* **SUPPLIED DATA**:
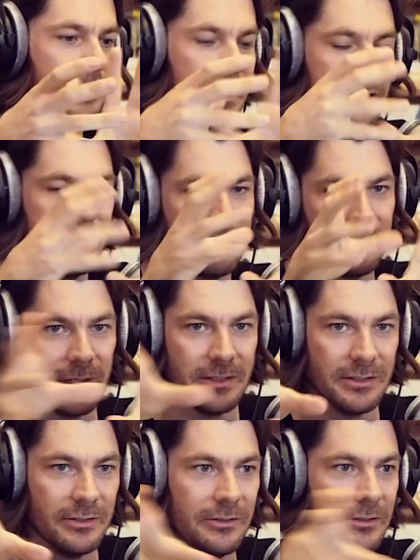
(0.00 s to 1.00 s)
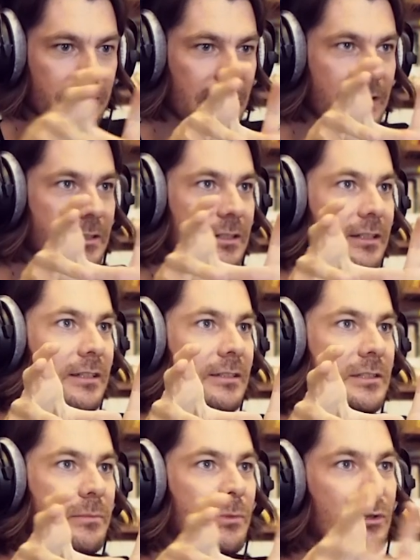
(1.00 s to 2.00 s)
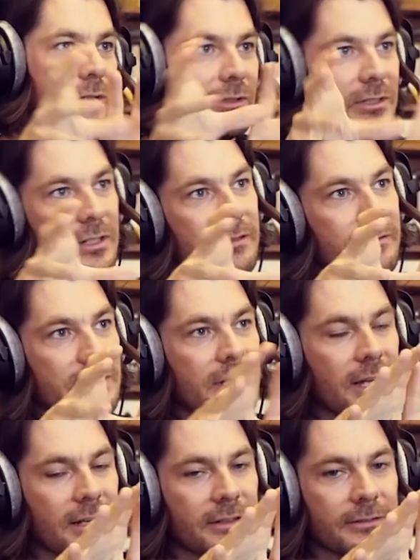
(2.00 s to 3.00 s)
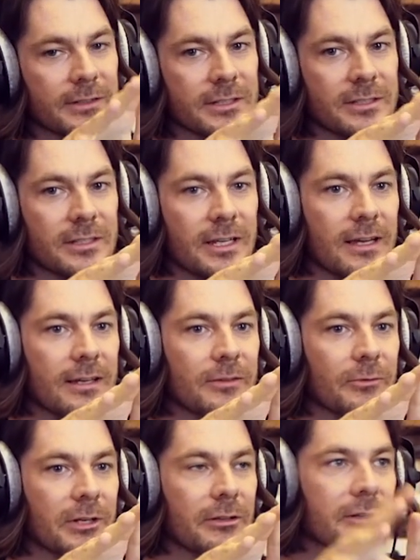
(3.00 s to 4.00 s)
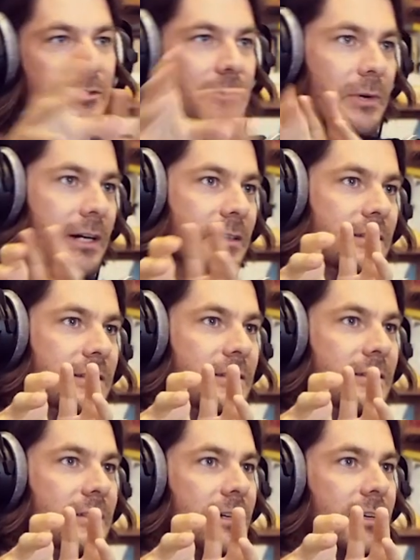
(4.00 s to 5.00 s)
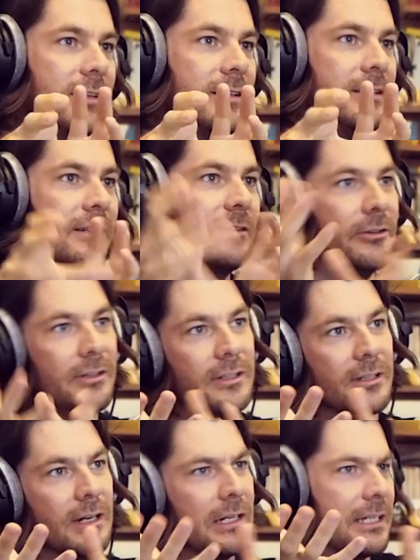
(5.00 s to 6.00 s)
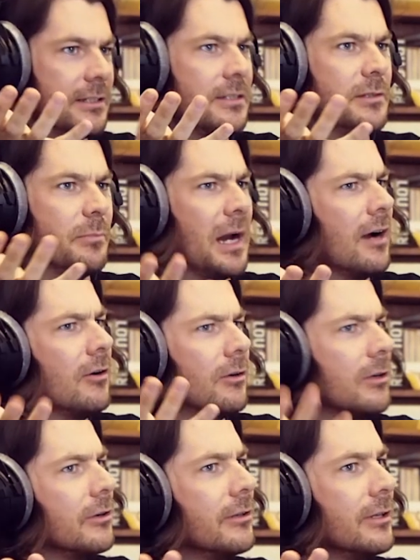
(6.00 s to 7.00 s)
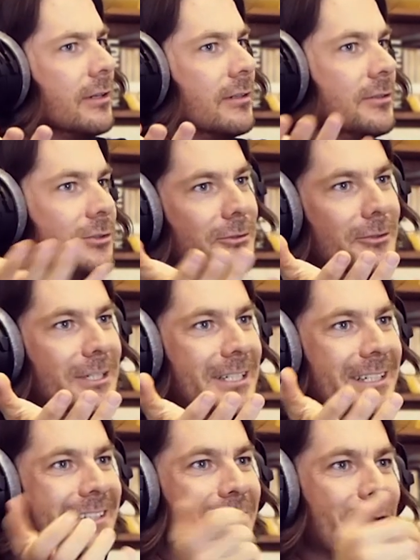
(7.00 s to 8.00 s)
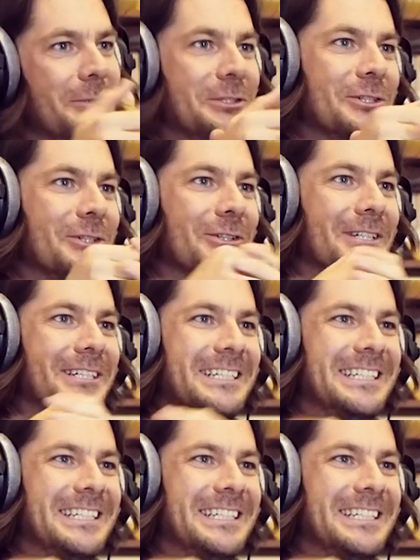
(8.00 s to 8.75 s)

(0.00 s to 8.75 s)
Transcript: about the different ways that you do actually support yourself as an activist. And one of those ways is I guess it's apparel, clothing, jewelry. What would you call it?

* **WHAT YOU ARE ASKED TO DO**: Repeat the lines above exactly, beginning with the one containing "(1.00 s to 2.00 s)" and finishing with the one containing "(0.00 s to 8.75 s)". No pictures belong in the copy.

* **TASK SOLUTION**:
(1.00 s to 2.00 s)
(2.00 s to 3.00 s)
(3.00 s to 4.00 s)
(4.00 s to 5.00 s)
(5.00 s to 6.00 s)
(6.00 s to 7.00 s)
(7.00 s to 8.00 s)
(8.00 s to 8.75 s)

(0.00 s to 8.75 s)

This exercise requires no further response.